Si l’inflation demeure un élément incontournable de l’économie américaine, comme Smead s’y attend, il y aura une période d’ajustement de plusieurs années au cours de laquelle les investisseurs s’adapteront à la nouvelle norme.

« Vous avez tous les précurseurs, tout est mis en place [pour] une longue période d’inflation importante [alors] tout le monde devra s’ajuster à ces faits au cours des cinq à dix prochaines années. », a-t-il déclaré pour sa part.

Notons que les responsables de la Fed ont décidé de commencer à réduire leurs avoirs en bons du Trésor et en titres adossés à des créances hypothécaires le mois prochain. Ils tentent ainsi de freiner rappelons-le l’inflation la plus élevée depuis le début des années 1980. À l’époque, mettons plus de contexte, le président Paul Volcker a relevé les taux jusqu’à 20 % et a écrasé à la fois l’inflation et l’économie en général. 

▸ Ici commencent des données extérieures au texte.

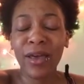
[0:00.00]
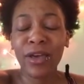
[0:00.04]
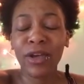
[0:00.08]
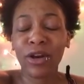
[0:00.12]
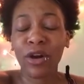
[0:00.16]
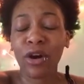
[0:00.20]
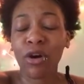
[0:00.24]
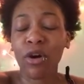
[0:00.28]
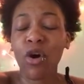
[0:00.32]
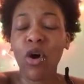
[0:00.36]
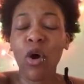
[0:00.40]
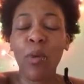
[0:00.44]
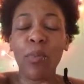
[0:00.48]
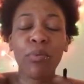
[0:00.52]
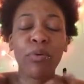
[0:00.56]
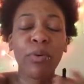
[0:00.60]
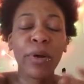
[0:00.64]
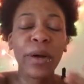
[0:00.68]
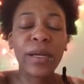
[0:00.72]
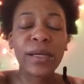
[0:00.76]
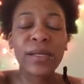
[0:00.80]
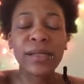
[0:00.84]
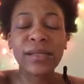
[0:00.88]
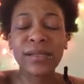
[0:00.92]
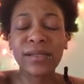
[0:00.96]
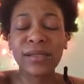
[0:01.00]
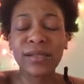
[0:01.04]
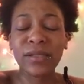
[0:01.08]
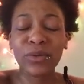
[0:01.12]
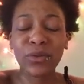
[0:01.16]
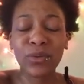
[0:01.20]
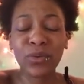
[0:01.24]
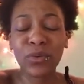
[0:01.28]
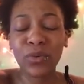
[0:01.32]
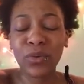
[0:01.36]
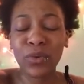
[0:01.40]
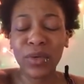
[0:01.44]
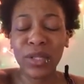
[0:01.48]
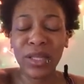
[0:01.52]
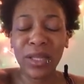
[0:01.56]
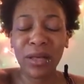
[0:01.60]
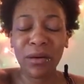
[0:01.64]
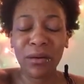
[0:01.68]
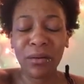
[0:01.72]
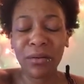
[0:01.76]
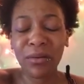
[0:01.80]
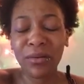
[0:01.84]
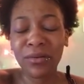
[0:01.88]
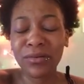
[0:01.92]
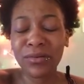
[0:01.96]
You know, all praise to
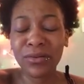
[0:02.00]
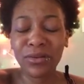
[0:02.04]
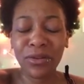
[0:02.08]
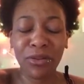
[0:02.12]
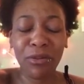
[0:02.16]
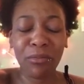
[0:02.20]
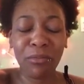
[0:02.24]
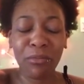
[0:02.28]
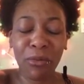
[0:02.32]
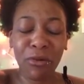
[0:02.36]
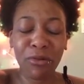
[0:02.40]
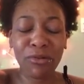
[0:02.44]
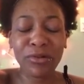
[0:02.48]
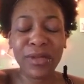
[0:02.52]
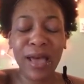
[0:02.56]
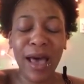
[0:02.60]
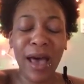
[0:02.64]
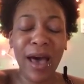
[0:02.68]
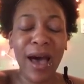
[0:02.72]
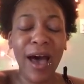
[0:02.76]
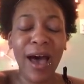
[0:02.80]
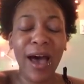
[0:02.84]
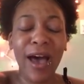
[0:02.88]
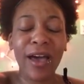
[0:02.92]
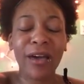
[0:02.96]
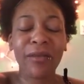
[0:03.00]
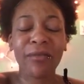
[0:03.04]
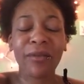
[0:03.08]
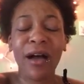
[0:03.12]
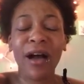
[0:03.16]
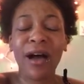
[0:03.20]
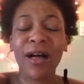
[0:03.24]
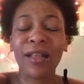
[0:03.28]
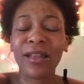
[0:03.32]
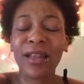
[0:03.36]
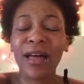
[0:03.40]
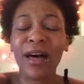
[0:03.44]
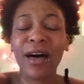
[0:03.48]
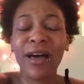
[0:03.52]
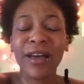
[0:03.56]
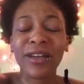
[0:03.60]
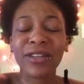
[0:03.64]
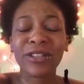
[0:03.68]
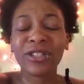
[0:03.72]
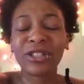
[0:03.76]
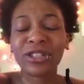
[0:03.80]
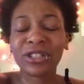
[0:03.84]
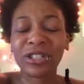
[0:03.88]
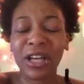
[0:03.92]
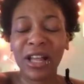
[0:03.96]
the most high, Allah,
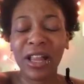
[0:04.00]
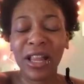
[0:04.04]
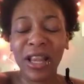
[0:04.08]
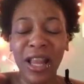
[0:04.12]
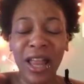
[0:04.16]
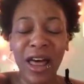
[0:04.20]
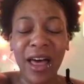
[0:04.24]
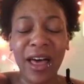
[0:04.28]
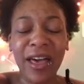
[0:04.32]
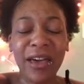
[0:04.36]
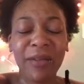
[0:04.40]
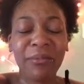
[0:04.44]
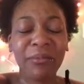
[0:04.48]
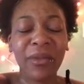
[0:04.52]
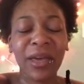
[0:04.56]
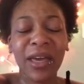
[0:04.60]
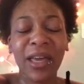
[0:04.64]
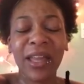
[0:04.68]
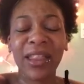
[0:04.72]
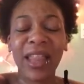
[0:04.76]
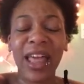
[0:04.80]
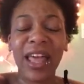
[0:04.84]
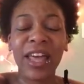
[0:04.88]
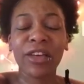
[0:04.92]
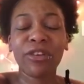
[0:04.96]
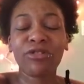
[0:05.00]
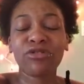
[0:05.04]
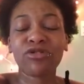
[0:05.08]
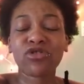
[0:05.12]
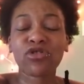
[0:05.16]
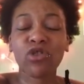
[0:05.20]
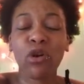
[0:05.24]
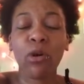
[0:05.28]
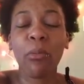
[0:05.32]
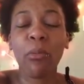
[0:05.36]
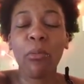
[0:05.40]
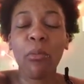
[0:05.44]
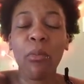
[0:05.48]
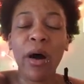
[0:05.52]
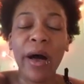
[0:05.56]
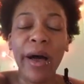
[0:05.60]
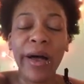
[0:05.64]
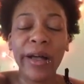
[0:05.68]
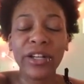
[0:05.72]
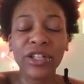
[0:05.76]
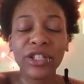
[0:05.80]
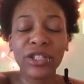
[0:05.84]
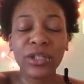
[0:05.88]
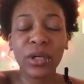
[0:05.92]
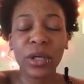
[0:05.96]
Insha'Allah. I mean, thank you so
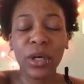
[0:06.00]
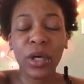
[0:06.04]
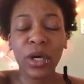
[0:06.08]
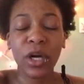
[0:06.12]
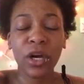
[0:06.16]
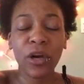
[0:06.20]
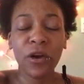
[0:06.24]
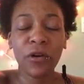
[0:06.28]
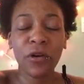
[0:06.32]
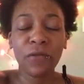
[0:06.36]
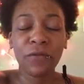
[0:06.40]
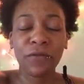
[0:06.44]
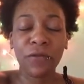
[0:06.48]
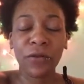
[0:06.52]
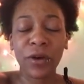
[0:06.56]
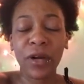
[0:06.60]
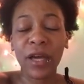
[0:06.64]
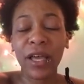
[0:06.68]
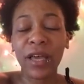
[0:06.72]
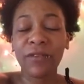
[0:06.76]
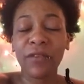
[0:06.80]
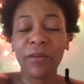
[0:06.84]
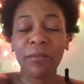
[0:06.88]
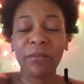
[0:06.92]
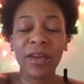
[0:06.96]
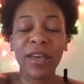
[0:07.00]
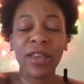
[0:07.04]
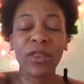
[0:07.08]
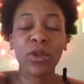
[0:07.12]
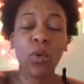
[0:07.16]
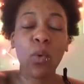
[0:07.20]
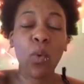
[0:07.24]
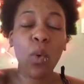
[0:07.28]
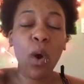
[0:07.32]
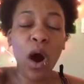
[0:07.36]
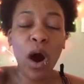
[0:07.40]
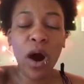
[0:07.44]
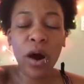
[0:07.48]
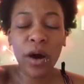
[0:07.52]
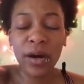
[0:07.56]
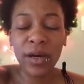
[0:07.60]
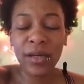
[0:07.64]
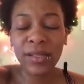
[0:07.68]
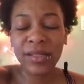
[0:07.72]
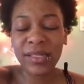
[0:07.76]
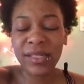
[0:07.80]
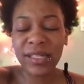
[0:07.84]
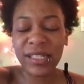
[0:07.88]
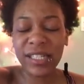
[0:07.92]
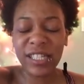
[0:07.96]
much for giving me the
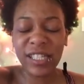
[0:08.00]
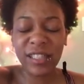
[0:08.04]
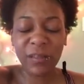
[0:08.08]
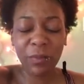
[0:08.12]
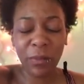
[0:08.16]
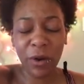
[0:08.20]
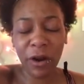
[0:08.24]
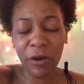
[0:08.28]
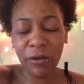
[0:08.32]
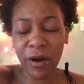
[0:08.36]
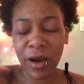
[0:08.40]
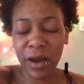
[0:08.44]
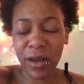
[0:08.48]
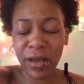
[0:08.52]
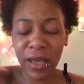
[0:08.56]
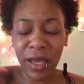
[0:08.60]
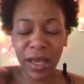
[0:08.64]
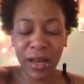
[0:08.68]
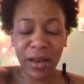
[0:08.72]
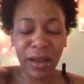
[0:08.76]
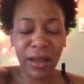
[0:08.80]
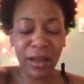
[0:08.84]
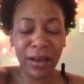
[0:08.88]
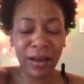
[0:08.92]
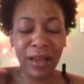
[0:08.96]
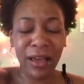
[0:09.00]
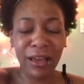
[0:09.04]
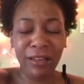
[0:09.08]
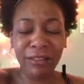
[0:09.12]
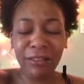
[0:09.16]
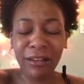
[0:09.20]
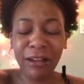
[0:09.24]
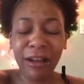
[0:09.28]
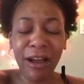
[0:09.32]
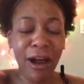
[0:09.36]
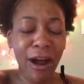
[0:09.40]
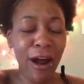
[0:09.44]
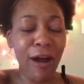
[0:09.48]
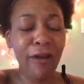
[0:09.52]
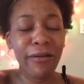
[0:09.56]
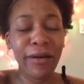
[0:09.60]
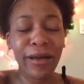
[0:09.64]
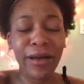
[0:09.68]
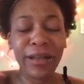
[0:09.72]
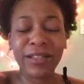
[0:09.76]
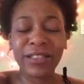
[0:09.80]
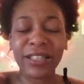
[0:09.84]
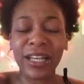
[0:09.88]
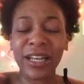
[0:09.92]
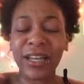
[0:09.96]
words and the spirit and the
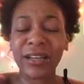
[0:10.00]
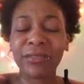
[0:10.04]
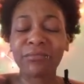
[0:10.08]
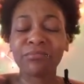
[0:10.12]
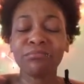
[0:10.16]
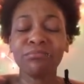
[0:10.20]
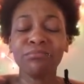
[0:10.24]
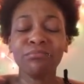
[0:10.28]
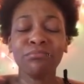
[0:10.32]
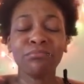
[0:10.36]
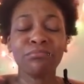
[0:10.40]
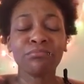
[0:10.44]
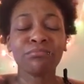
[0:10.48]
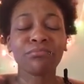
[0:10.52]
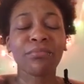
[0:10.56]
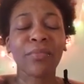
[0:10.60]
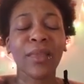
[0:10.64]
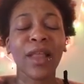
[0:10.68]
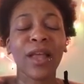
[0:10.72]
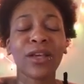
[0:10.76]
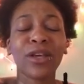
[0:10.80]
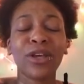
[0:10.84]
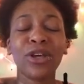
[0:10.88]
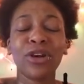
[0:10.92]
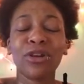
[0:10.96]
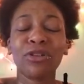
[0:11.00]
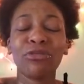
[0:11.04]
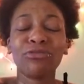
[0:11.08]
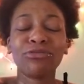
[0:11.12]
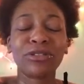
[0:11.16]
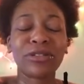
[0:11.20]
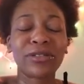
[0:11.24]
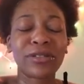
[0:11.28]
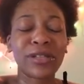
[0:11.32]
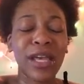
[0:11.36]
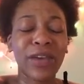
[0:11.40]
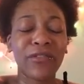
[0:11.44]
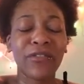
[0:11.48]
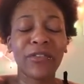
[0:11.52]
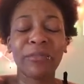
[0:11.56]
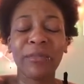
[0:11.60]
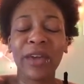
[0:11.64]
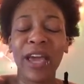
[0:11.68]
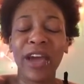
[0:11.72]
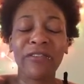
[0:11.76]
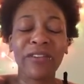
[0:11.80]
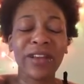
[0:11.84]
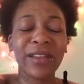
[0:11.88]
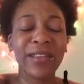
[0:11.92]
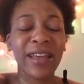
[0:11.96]
courage and, you know, just giving
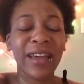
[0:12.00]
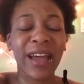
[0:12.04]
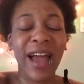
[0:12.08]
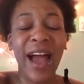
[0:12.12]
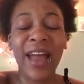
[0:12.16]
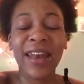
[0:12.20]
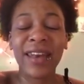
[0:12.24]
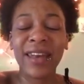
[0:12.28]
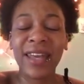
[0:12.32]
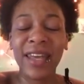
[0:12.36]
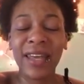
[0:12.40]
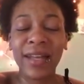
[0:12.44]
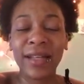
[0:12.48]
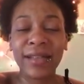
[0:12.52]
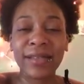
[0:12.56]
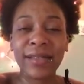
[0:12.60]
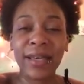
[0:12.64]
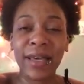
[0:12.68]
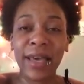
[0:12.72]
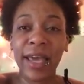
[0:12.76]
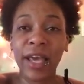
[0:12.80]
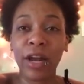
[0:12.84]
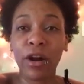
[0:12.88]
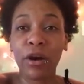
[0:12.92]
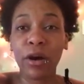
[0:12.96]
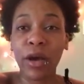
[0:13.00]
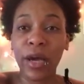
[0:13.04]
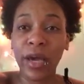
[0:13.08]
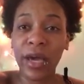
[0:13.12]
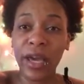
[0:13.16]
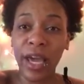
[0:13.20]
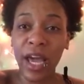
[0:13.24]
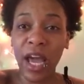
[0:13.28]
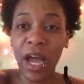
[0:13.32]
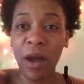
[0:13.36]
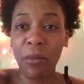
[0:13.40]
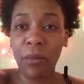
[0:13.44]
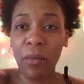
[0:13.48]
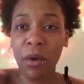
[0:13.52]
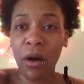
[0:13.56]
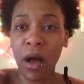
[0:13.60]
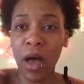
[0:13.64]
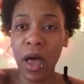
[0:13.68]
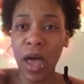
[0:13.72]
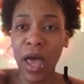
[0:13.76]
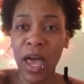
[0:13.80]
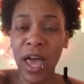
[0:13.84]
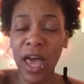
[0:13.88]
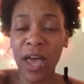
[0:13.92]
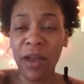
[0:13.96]
me everything I needed to get on
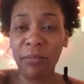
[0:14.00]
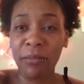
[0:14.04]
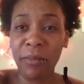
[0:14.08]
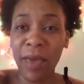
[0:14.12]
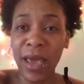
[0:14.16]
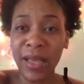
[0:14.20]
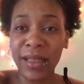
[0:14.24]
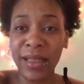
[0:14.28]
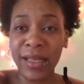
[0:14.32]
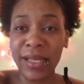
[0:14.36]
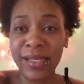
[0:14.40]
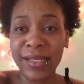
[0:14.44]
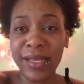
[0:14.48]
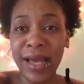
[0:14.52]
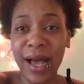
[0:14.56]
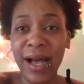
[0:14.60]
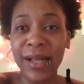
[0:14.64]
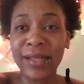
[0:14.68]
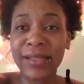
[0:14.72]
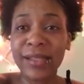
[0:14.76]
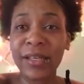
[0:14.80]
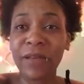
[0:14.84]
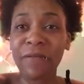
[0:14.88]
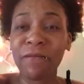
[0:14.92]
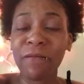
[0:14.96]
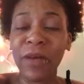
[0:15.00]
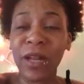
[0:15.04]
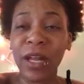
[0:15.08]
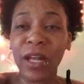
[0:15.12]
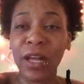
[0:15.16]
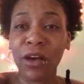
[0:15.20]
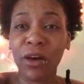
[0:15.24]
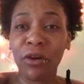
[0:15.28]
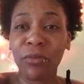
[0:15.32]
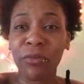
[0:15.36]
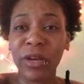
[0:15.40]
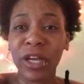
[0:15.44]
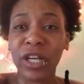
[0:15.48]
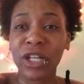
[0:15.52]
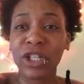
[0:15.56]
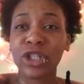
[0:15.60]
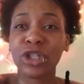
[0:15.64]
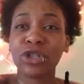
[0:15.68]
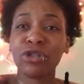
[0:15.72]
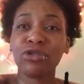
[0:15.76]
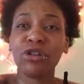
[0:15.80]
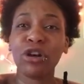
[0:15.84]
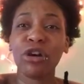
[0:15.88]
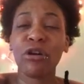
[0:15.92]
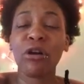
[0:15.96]
camera and make this content video,
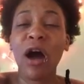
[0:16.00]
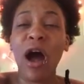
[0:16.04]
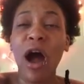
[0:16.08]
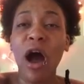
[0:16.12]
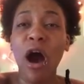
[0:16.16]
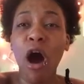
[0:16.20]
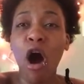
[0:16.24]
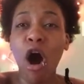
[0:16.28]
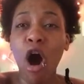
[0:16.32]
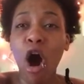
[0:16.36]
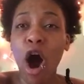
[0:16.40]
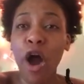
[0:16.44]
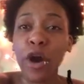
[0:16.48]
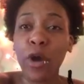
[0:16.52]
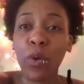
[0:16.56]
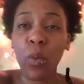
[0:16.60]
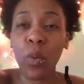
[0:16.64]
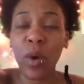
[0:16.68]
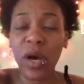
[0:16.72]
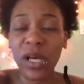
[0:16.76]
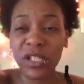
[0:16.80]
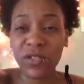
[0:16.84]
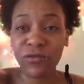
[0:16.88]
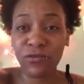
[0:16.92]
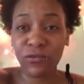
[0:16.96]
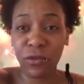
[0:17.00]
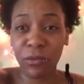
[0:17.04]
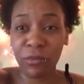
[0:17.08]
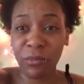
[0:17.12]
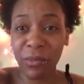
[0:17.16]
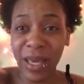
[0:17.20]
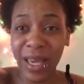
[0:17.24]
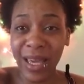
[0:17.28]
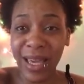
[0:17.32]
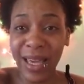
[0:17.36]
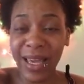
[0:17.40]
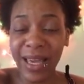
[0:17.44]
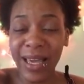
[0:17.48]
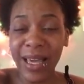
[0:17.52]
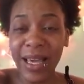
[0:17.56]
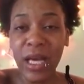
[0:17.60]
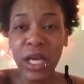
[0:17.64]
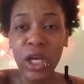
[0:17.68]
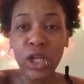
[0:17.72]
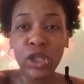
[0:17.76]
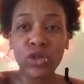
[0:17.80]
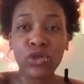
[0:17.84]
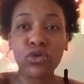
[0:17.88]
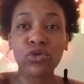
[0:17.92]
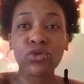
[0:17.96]
because you know how hard it was for me
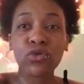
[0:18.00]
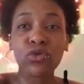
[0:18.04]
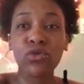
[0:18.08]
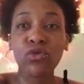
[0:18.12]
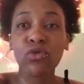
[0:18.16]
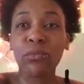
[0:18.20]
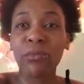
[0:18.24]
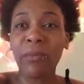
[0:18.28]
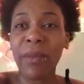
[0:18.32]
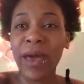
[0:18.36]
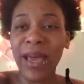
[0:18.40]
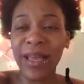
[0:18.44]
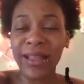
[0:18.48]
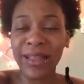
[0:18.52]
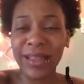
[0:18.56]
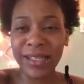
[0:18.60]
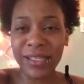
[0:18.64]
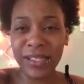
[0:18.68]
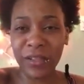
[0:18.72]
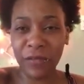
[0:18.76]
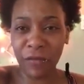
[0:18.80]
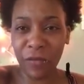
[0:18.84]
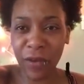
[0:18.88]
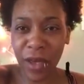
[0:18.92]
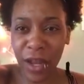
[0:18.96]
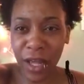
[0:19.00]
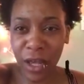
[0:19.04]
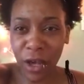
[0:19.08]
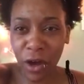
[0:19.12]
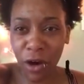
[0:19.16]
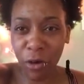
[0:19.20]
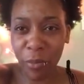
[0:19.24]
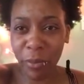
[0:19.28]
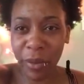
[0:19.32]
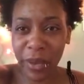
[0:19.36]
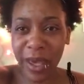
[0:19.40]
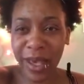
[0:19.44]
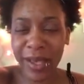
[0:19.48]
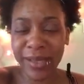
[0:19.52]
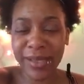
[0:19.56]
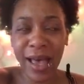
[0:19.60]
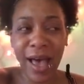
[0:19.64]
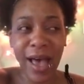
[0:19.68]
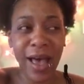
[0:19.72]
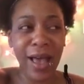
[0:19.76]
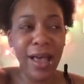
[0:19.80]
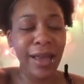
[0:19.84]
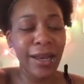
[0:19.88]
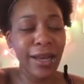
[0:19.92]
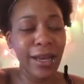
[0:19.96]
to make this video, because
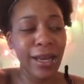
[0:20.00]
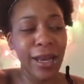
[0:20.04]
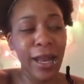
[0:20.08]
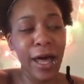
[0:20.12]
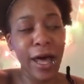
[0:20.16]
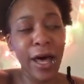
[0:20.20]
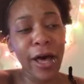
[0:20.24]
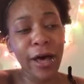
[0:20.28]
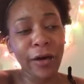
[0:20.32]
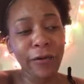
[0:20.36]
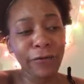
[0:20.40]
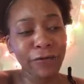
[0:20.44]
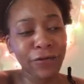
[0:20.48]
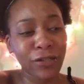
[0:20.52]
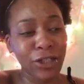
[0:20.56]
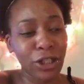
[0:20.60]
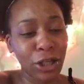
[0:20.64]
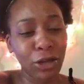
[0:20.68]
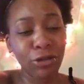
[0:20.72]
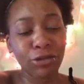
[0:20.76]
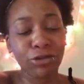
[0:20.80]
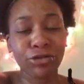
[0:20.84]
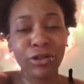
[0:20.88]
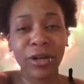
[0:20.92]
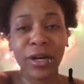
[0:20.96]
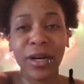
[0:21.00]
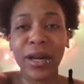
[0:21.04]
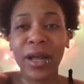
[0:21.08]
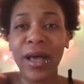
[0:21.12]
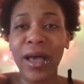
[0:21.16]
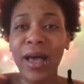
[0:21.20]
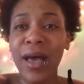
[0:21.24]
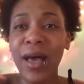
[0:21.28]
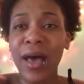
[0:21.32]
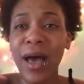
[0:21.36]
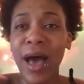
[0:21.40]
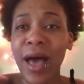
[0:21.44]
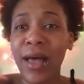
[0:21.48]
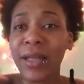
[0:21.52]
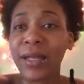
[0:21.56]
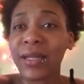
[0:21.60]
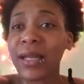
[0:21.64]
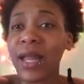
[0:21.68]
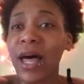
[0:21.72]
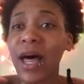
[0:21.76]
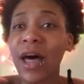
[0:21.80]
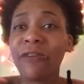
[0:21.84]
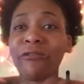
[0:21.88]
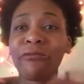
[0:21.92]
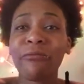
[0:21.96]
I love children. I
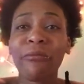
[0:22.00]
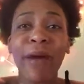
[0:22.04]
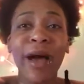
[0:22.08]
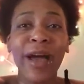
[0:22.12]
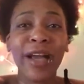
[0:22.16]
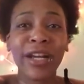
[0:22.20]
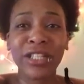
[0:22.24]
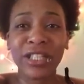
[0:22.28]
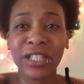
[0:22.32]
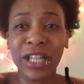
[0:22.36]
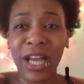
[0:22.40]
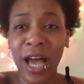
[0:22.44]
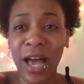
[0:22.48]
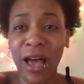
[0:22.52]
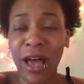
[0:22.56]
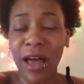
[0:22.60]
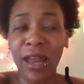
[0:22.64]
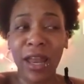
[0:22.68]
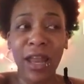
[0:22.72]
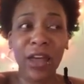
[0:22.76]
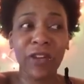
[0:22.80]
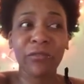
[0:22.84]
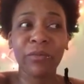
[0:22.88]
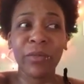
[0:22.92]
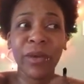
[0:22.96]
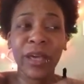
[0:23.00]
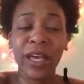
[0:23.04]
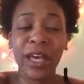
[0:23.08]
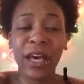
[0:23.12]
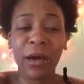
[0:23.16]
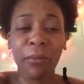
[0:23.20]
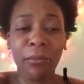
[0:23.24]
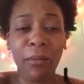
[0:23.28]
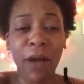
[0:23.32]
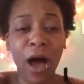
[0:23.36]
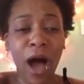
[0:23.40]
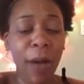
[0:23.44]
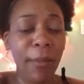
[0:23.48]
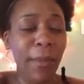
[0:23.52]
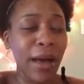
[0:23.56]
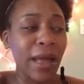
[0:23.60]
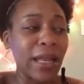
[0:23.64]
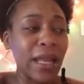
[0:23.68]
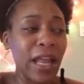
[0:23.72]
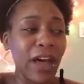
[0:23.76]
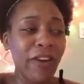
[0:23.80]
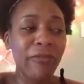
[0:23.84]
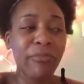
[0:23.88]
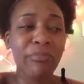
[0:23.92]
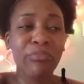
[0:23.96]
love my child. I love being a mom. I
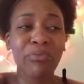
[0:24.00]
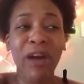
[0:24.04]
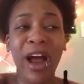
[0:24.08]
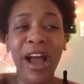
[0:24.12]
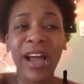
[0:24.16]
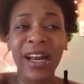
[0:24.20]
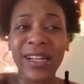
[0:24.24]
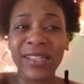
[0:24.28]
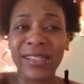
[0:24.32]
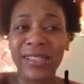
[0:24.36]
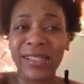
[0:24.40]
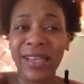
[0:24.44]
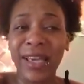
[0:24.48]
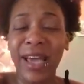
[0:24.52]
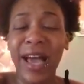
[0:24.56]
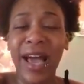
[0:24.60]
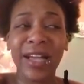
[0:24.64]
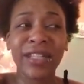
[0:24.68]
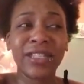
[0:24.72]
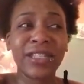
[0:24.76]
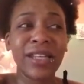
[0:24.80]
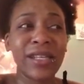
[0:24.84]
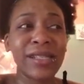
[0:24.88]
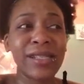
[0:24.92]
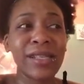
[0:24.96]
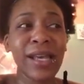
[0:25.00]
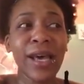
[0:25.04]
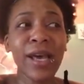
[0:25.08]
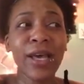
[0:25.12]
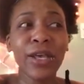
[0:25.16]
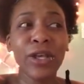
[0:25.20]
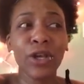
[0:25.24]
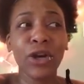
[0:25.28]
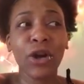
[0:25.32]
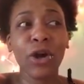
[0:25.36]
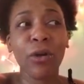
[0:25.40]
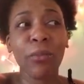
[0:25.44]
love pregnancy. I just, you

L’espoir de la Fed cette fois-ci est que la combinaison de la hausse des coûts d’emprunt et de la contraction du bilan permettra un atterrissage en douceur qui évitera la récession tout en réduisant l’inflation, bien que Powell lui même ait laissé entendre que cela pourrait ne pas être possible sans nuire à la croissance.

« Oui, il peut y avoir une certaine douleur associée au retour à cela », a déclaré Powell. « Mais la grande douleur serait de ne pas gérer l’inflation et de lui permettre de devenir une contraction.», a-t-il dit.

« C’était Volckeresque en termes de bellicisme et de volonté d’augmenter les taux », a déclaré Diane Swonk, économiste en chef chez Grant Thornton LLP. « Powell ne va pas le dire directement, nous allons entrer dans une récession. Vous n’avez pas besoin de trop lire entre les lignes pour le voir », a-t-elle prévenu.